Sparks Tribune
- Type: Weekly newspaper
- Owner: Battle Born Media
- Publisher: Sherman Frederick
- Managing editor: Eric Dahlberg
- Founded: 1892 (as the Wadsworth Dispatch)
- Language: English
- Headquarters: 155 Glendale Ave #10, Sparks, NV 89431
- Website: sparkstrib.com

= Sparks Tribune =

Weekly newspaper published in Sparks, Nevada

The Sparks Tribune is a newspaper published in Sparks, Nevada.

== History ==
On Sept. 21, 1892, the first issue of the weekly Wadsworth Dispatch was published in Wadsworth, Nevada. In 1905, the newspaper was relocated to Sparks, Nevada, and was renamed to the Sparks Dispatch. Joseph J. Jackson was manager. In January 1906, a stock company under the management of Louis Purcell acquired the Dispatch from Jackson and N.A. Hummel, renamed it to the Nevada Forum and expanded it into a tri-weekly.

In October 1906, Purcell moved the paper to a larger headquarters and added a Linotype machine to its printing plant. In 1907, the paper expanded from a tri-weekly to a daily. In 1909, Purcell sold the Sparks Forum to A. Grant Miller. In April 1910, Miller suspended the paper after two lawsuits were filled against the business seeking money owed and the sheriff's department seized the printing plant.

Banker Patrick Howard Mulcahy was appointed receiver of the Forum. Miller lost both suits. In August 1910, Mulcahy took charge of the paper and renamed it to the Sparks Tribune. P.H. Mulcahy died in 1922. His son Edwin C. Mulcahy inherited the paper and operated it until his death in 1949. His widow sold her half interest to Carl B. Shelly in 1950.

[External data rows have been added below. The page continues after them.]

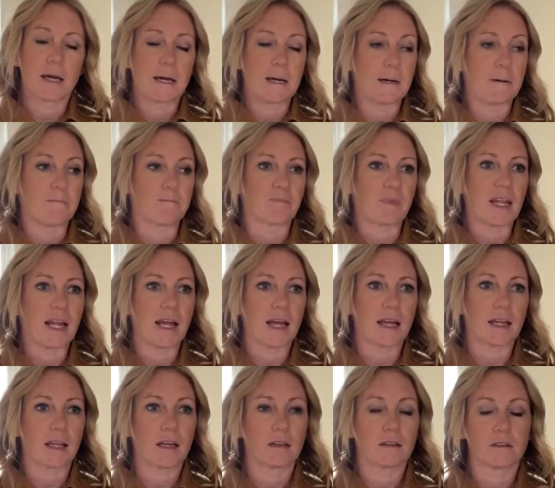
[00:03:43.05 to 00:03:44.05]
and
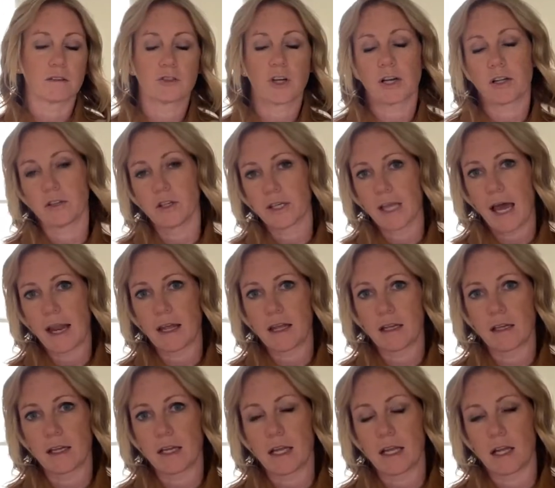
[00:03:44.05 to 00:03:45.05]
I try to look at
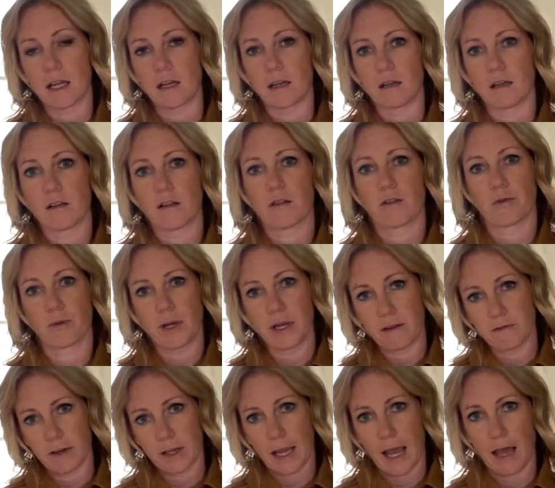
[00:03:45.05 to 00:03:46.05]
it in 3
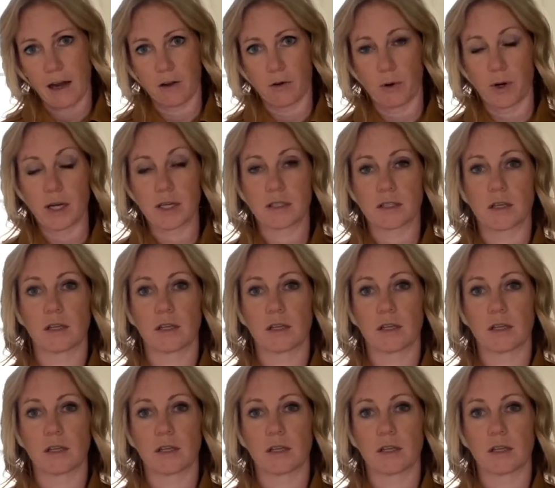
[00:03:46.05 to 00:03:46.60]
different categories.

In 1955, Shelly beat a lawsuit filled by a former employee seeking company stock, which was denied after terms of an agreement were not met. In 1956, Shelly sold the controlling interest in the business to his son Bruce Shelly. In 1958, George Lill bought the paper from the Shelly family. At some point the paper reverted to a weekly. In 1959, the Tribune resumed daily publication. At the time it had a circulation of 1,500

In July 1961, Gill was jailed for writing a check to an employee with insufficient funds to cover it. He was released on bail. The charges were latter dismissed and the suit was dismissed after restitution was made. However, Lill was charged with contempt of court for another case. The Internal Revenue Service seized and closed the Tribune for nonpayment of employee withholding taxes. Gill came up with the money and the paper reopened after a day. Gill failed to appear for a court date in his IRS case due to a misunderstanding and the contempt charges were dropped.

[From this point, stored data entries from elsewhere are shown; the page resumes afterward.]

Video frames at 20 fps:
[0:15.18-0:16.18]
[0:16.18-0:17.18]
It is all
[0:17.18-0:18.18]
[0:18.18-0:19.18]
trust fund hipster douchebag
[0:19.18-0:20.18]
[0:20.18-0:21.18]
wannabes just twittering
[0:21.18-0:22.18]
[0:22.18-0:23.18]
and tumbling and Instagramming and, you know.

In August 1961, that same former employee filled another lawsuit against the paper seeking back pay. Lill sold the newspaper to Elizabeth Ehrlich. In November 1961, the business filed for Chapter 11 bankruptcy protection. Bankruptcy R.B. Fuhrman took charge of the Tribune and put it up for sale. In March 1962, Ira Jacobson acquired the paper for $2,600. He owned Nevada Printing Co., which published the Tonopah Times-Bonanza & Goldfield News, Reese River Reveille, Eureka Sentinel and Overton Echo. Jacobson appointed Bill Henley as editor and Allen Knox as general manager.

In December 1962, Jacobson sold the Tribune to Jack Carpenter, an administrative assistant to Sen. Alan Bible. In January 1965, W. Stanley Barker, former publisher of the Placerville Mountain Democrat, bought the paper from Carpenter. In 1967, Donald L. Woodward Jr. was named managing editor. In 1969, Woodward became the majority stock owner. In 1971, Woodward purchased a partial interest in the Gardnerville Record-Courier. In 1977, James B. McClatchy board chairman of McClatchy Newspapers, bought a90% stake in the Sparks Tribune.

In 1981, McClatchy and Woodward sold the paper to Kearns-Tribune Corporation, owner of The Salt Lake Tribune. At that time the paper had a circulation of 14,000. In 1998, Kearns-Tribune sold the Sparks Tribune to A.L. Alford Jr., owner of the Lewiston Morning Tribune and Moscow-Pullman Daily News. In 2003, Alford sold the Tribune to Randy Frisch and Dominic Welch. In 2015, Battle Born Media, which owned five other papers in Nevada, acquired the Tribune.